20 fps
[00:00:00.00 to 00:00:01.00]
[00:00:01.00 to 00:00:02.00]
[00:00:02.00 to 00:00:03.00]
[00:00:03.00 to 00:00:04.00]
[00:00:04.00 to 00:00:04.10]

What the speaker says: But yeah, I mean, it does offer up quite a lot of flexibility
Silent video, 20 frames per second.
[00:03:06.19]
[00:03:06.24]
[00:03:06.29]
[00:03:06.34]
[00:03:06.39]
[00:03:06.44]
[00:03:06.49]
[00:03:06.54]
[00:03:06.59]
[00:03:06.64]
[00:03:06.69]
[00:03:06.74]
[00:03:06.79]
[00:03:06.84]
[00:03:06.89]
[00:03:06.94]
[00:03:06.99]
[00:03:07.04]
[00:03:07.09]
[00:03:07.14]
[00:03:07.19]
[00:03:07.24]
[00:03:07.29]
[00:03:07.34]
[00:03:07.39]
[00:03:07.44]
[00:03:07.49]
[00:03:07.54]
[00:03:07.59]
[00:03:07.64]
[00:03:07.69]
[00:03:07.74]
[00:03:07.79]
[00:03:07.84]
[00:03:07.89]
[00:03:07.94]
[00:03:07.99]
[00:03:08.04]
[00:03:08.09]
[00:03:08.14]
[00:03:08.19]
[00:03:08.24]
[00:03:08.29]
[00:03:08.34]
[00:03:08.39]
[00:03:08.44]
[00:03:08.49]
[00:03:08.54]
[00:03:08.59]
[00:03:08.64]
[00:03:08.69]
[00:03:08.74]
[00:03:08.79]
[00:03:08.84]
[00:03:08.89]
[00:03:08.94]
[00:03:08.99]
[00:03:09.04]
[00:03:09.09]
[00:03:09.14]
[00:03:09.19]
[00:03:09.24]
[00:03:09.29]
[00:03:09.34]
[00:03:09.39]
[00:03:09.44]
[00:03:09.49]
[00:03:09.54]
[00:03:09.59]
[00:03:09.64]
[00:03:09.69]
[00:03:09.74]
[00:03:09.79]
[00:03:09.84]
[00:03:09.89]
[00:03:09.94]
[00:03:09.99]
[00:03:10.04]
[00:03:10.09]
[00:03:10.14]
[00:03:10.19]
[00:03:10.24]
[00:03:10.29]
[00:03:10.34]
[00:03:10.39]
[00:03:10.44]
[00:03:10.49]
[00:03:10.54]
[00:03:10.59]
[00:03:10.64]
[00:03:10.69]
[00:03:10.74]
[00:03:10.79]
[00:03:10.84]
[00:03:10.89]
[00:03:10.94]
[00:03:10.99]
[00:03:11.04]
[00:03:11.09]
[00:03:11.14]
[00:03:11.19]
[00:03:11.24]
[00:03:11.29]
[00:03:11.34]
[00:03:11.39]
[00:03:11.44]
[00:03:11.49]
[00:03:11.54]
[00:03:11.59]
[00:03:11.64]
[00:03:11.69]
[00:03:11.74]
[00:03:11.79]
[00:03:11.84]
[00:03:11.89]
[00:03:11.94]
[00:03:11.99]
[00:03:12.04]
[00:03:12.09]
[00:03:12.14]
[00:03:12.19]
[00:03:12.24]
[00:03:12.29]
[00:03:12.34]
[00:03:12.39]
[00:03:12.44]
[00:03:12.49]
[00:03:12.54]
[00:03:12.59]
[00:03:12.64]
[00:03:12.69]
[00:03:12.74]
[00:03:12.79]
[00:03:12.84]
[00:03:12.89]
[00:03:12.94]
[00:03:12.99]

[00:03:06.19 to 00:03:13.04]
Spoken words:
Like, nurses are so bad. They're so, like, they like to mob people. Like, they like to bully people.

***

TRY IT => Each line of the material must be restated exactly.

WRITTEN REPLY =>
20 fps
[00:00:00.00 to 00:00:01.00]
[00:00:01.00 to 00:00:02.00]
[00:00:02.00 to 00:00:03.00]
[00:00:03.00 to 00:00:04.00]
[00:00:04.00 to 00:00:04.10]

What the speaker says: But yeah, I mean, it does offer up quite a lot of flexibility
Silent video, 20 frames per second.
[00:03:06.19]
[00:03:06.24]
[00:03:06.29]
[00:03:06.34]
[00:03:06.39]
[00:03:06.44]
[00:03:06.49]
[00:03:06.54]
[00:03:06.59]
[00:03:06.64]
[00:03:06.69]
[00:03:06.74]
[00:03:06.79]
[00:03:06.84]
[00:03:06.89]
[00:03:06.94]
[00:03:06.99]
[00:03:07.04]
[00:03:07.09]
[00:03:07.14]
[00:03:07.19]
[00:03:07.24]
[00:03:07.29]
[00:03:07.34]
[00:03:07.39]
[00:03:07.44]
[00:03:07.49]
[00:03:07.54]
[00:03:07.59]
[00:03:07.64]
[00:03:07.69]
[00:03:07.74]
[00:03:07.79]
[00:03:07.84]
[00:03:07.89]
[00:03:07.94]
[00:03:07.99]
[00:03:08.04]
[00:03:08.09]
[00:03:08.14]
[00:03:08.19]
[00:03:08.24]
[00:03:08.29]
[00:03:08.34]
[00:03:08.39]
[00:03:08.44]
[00:03:08.49]
[00:03:08.54]
[00:03:08.59]
[00:03:08.64]
[00:03:08.69]
[00:03:08.74]
[00:03:08.79]
[00:03:08.84]
[00:03:08.89]
[00:03:08.94]
[00:03:08.99]
[00:03:09.04]
[00:03:09.09]
[00:03:09.14]
[00:03:09.19]
[00:03:09.24]
[00:03:09.29]
[00:03:09.34]
[00:03:09.39]
[00:03:09.44]
[00:03:09.49]
[00:03:09.54]
[00:03:09.59]
[00:03:09.64]
[00:03:09.69]
[00:03:09.74]
[00:03:09.79]
[00:03:09.84]
[00:03:09.89]
[00:03:09.94]
[00:03:09.99]
[00:03:10.04]
[00:03:10.09]
[00:03:10.14]
[00:03:10.19]
[00:03:10.24]
[00:03:10.29]
[00:03:10.34]
[00:03:10.39]
[00:03:10.44]
[00:03:10.49]
[00:03:10.54]
[00:03:10.59]
[00:03:10.64]
[00:03:10.69]
[00:03:10.74]
[00:03:10.79]
[00:03:10.84]
[00:03:10.89]
[00:03:10.94]
[00:03:10.99]
[00:03:11.04]
[00:03:11.09]
[00:03:11.14]
[00:03:11.19]
[00:03:11.24]
[00:03:11.29]
[00:03:11.34]
[00:03:11.39]
[00:03:11.44]
[00:03:11.49]
[00:03:11.54]
[00:03:11.59]
[00:03:11.64]
[00:03:11.69]
[00:03:11.74]
[00:03:11.79]
[00:03:11.84]
[00:03:11.89]
[00:03:11.94]
[00:03:11.99]
[00:03:12.04]
[00:03:12.09]
[00:03:12.14]
[00:03:12.19]
[00:03:12.24]
[00:03:12.29]
[00:03:12.34]
[00:03:12.39]
[00:03:12.44]
[00:03:12.49]
[00:03:12.54]
[00:03:12.59]
[00:03:12.64]
[00:03:12.69]
[00:03:12.74]
[00:03:12.79]
[00:03:12.84]
[00:03:12.89]
[00:03:12.94]
[00:03:12.99]

[00:03:06.19 to 00:03:13.04]
Spoken words:
Like, nurses are so bad. They're so, like, they like to mob people. Like, they like to bully people.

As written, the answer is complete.